Inter, Pioli: "Il rimpianto c'è, ma troppi errori"

Serie A
Stefano Pioli durante Torino-Inter (getty)

L'allenatore nerazzurro, dopo il 2-2 con il Torino, rimprovera i suoi per le troppe sbavature: "Abbiamo sbagliato troppo anche in situazioni semplici, in queste cose dobbiamo crescere". Ma l'obiettivo non cambia: "Vogliamo cercare di fare tutto il possibile, al posto nostro alcuni avrebbero già gettato la spugna..."

L’Inter si ferma all’Olimpico di Torino, dove quasi tutte hanno fallito (tranne la Juventus): i nerazzurri devono accontentarsi di un 2-2 contro la squadra di Mihajlovic. Stefano Pioli, analizzando la gara, è cosciente dei tanti errori commessi: “Siamo stati poco precisi in fase di costruzione, abbiamo commesso errori tecnici gravi e poi siamo stati poco attenti in avanti. Ma abbiamo lottato, questa è una cosa importante. Abbiamo avuto tante situazioni a fine gara e potevamo vincere. Sapevamo delle difficoltà della partita, giocavamo contro un’avversaria tosta; credo che abbiamo approcciato bene, ma i tanti errori commessi non ci hanno permesso di dominare come volevamo.”. Il carattere non è mancato: “Abbiamo comunque dimostrato grinta e volontà, riprendendo in mano la gara quando siamo finiti sotto. Alla fine però non abbiamo sfruttato quei momenti che abbiamo avuto a favore. Il rimpianto c’è, volevamo portare a casa i tre punti”. E l’obiettivo Champions League si allontana. Anche se Pioli non molla: “Molti altri, al nostro posto, avrebbero dichiarato che si poteva arrivare solo in Europa League; ma noi vogliamo provare a fare tutto il possibile, vincendo ogni gara che ci resta da qui a fine stagione. La squadra ha come obiettivo sempre la vittoria, sappiamo che possiamo fare meglio di stasera. Ora c’è la sosta, poi dovremo affrontare tutte le gare con ancora più convinzione”.  

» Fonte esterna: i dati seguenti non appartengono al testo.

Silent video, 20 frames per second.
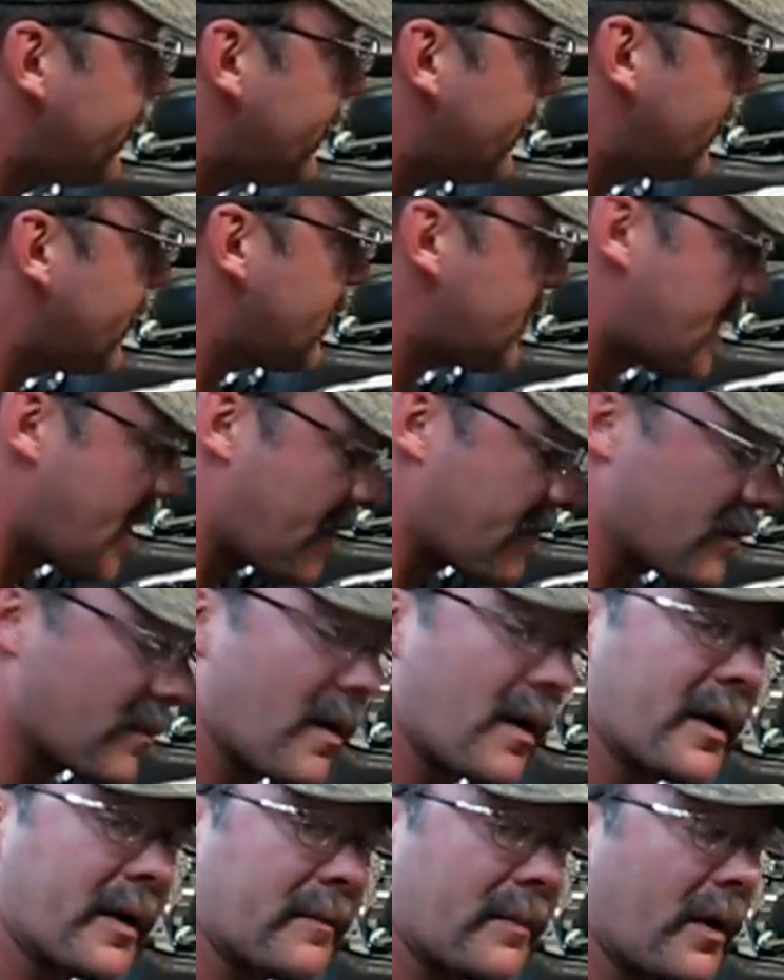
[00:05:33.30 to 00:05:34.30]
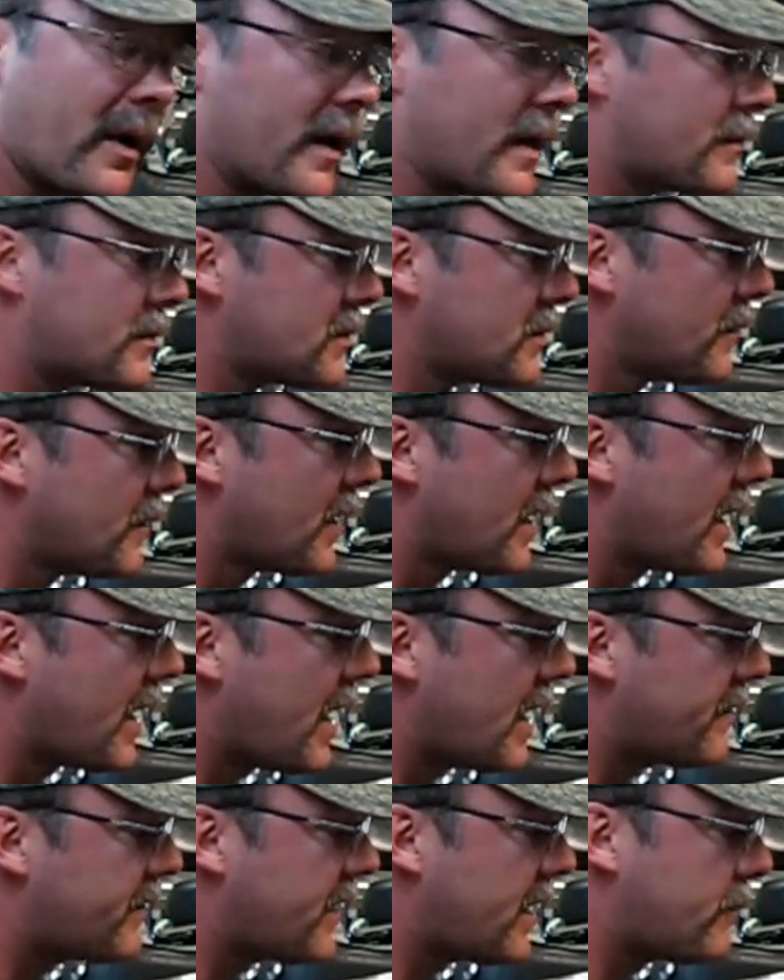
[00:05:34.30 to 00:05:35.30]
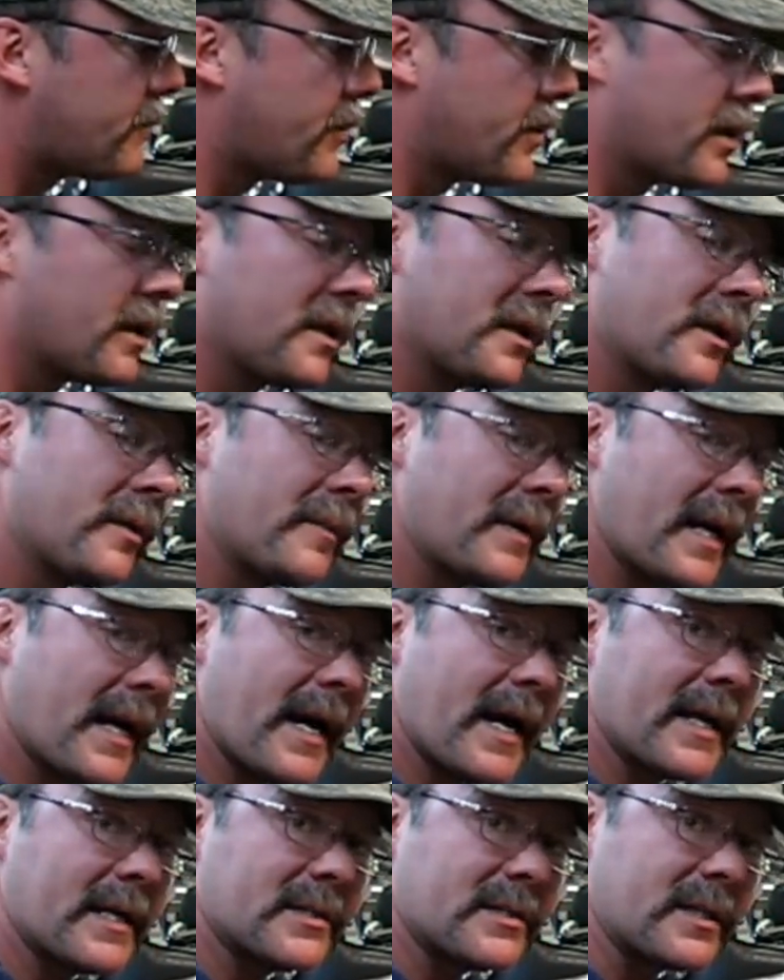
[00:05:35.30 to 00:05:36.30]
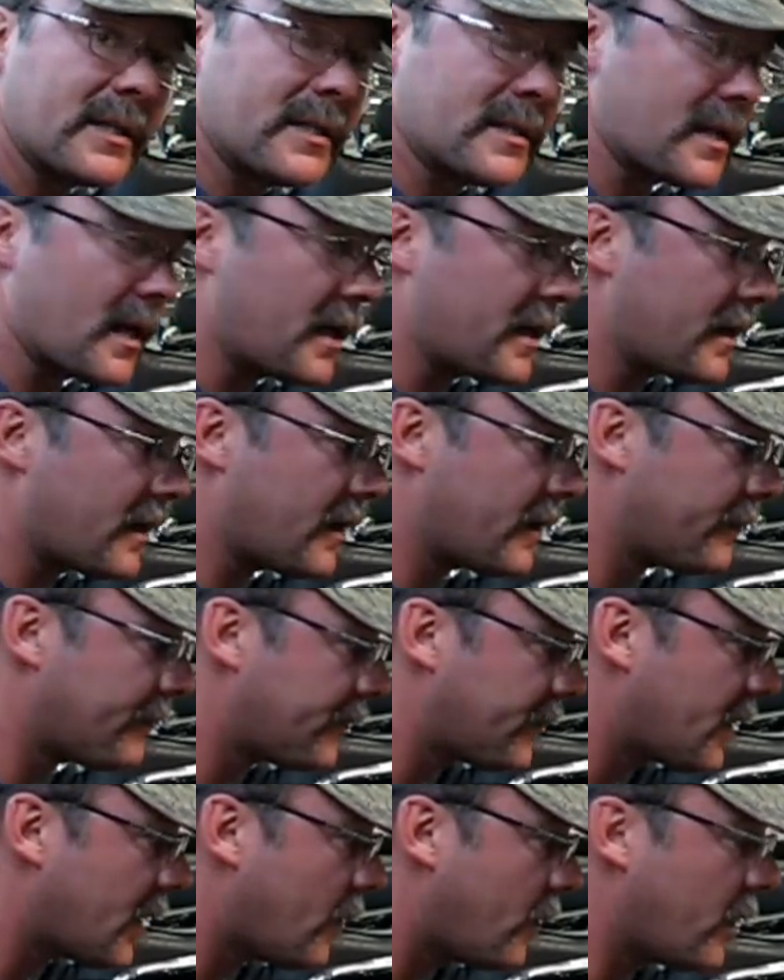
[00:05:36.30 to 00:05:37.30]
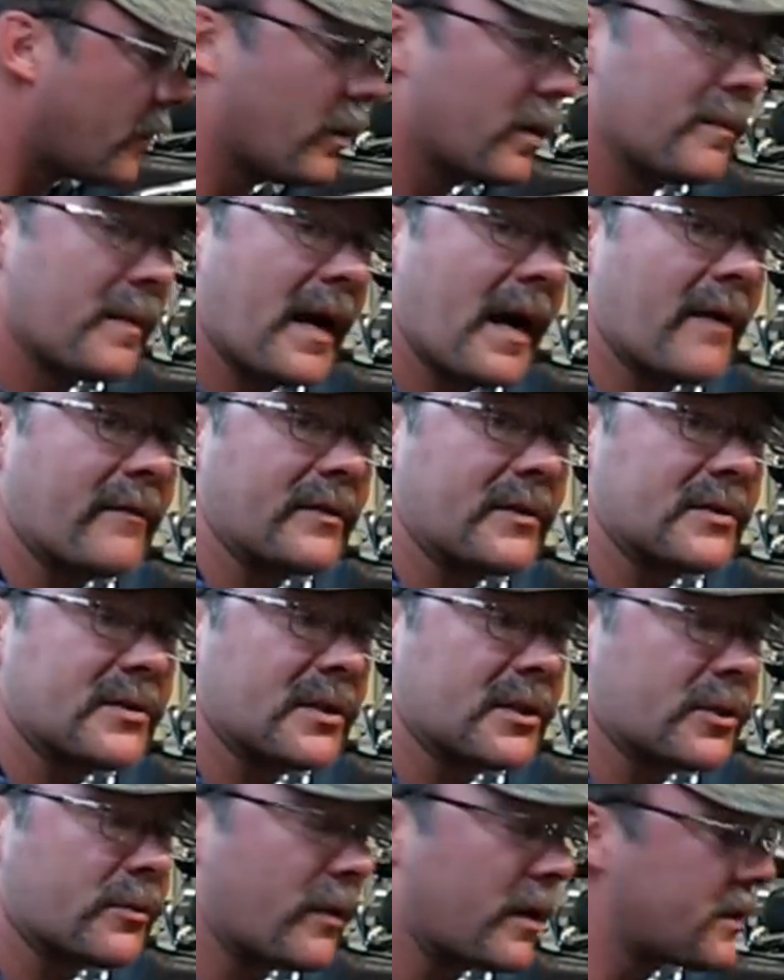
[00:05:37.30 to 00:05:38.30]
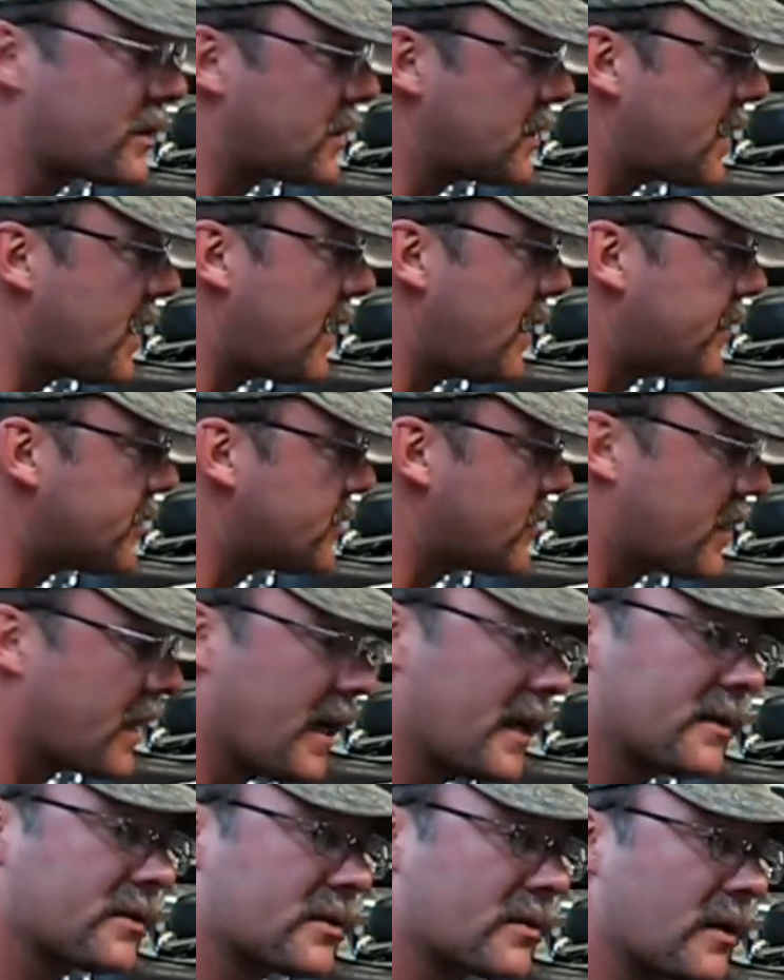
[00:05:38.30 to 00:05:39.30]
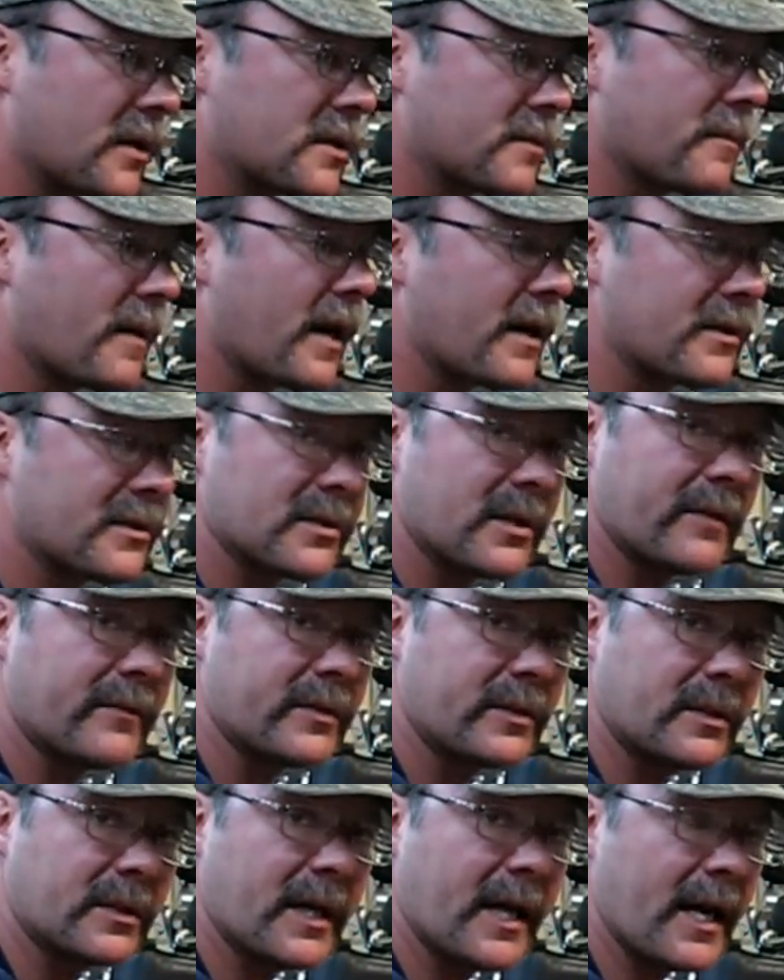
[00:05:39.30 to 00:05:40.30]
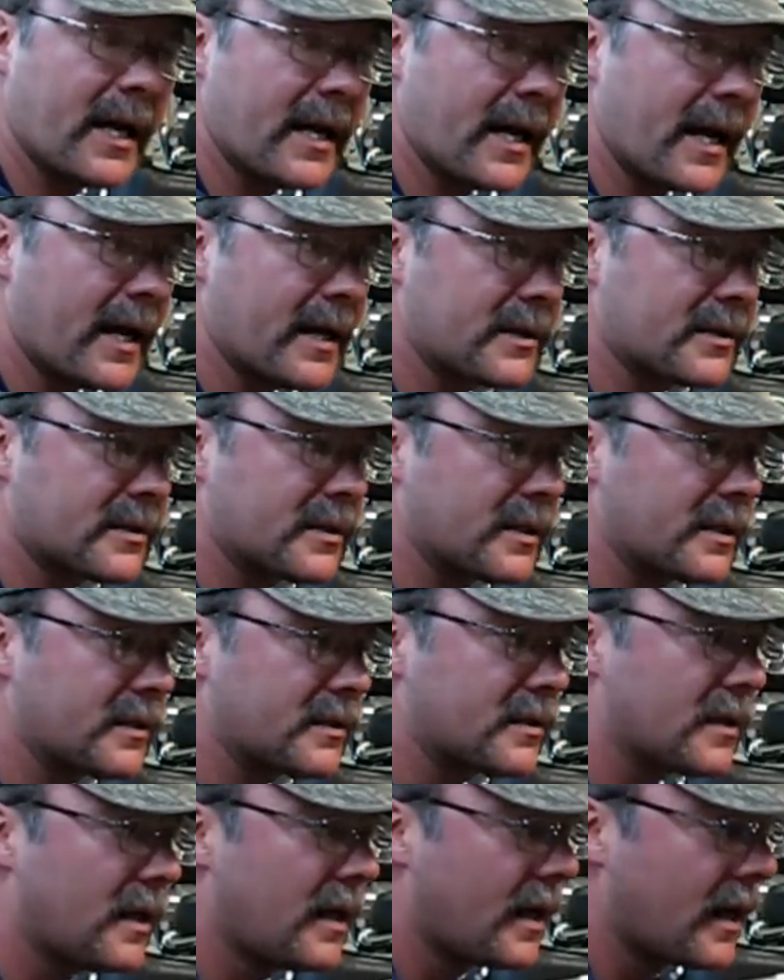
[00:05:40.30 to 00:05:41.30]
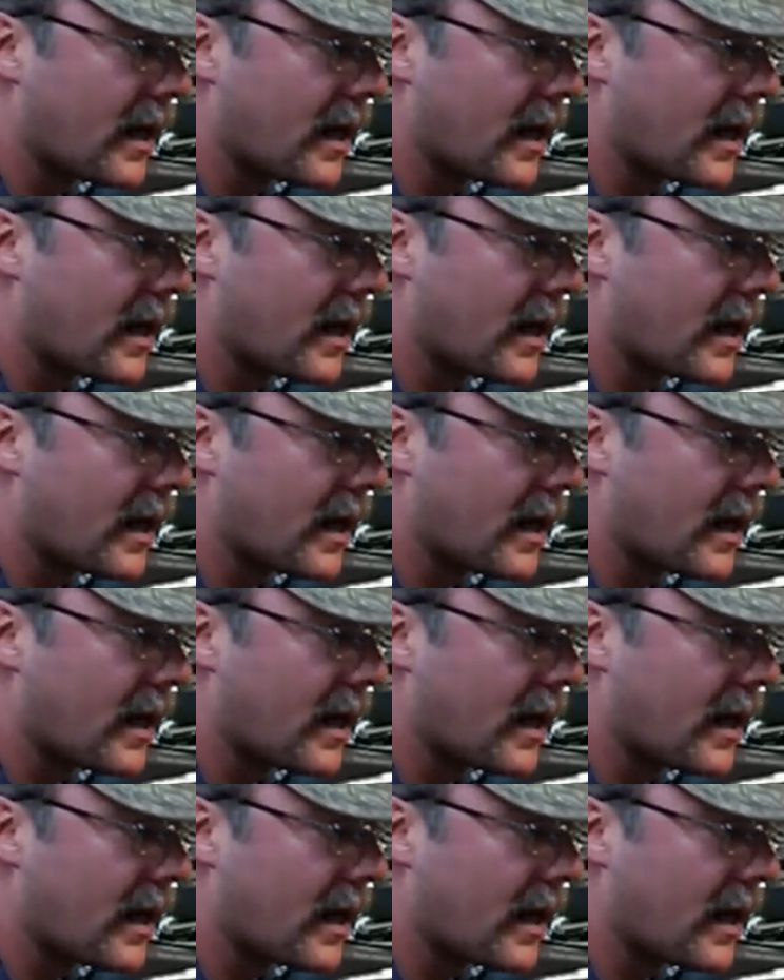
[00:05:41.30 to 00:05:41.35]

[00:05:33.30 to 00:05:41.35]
these aftermarket pipes, and if you had put a little bit of anti-seize on there, we wouldn't be having this situation now. So I can't stress, buy yourself a little can of anti-seize.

Errori decisivi - L’Inter ha come al solito entusiasmato, ma si è trovata spesso a esagerare: “Purtroppo non abbiamo sbagliato per frenesia e poca lucidità nei passaggi chiave: oggi ci sono stati errori di costruzione, quando neanche eravamo sotto pressione. È in quel contesto che dobbiamo crescere, sono dettagli che ci possono aiutare a dominare le partite. Abbiamo forzato troppe giocate senza che ce ne fosse bisogno”. Eder nel ruolo di Banega alla fine: “Noi vogliamo occupare bene la zona di rifinitura, non solo con il trequartista. È chiaro se la palla non arriva con i tempi giusti, poi, ci sono squadre come il Torino che ti mettono in difficoltà. Alla fine ho deciso di mettere un attaccante in più e infatti in cinque situazioni potevamo fare gol. Purtroppo abbiamo peccato di precisione”. In conclusione, una battuta sulla società: “Credo che le potenzialità Suning le abbia tutte e soprattutto la volontà di investire e costruire cose importanti. Mercato? Non è importante l’arrivo di un solo top, ma di qualche ottimo giocatore. La voglia della proprietà sono sicuro sia quella di voler costruire una grande Inter”.

Candreva - Anche il centrocampista nerazzurro, autore del gol del 2-2, ha parlato a fine gara: “C’è amarezza, volevamo continuare il nostro cammino di vittorie. Abbiamo avuto tante occasioni per andare in vantaggio. Difficile analizzare cosa non ha funzionato, di certo abbiamo preso due gol che non sono da noi. Dobbiamo imparare dai nostri errori: è andata così".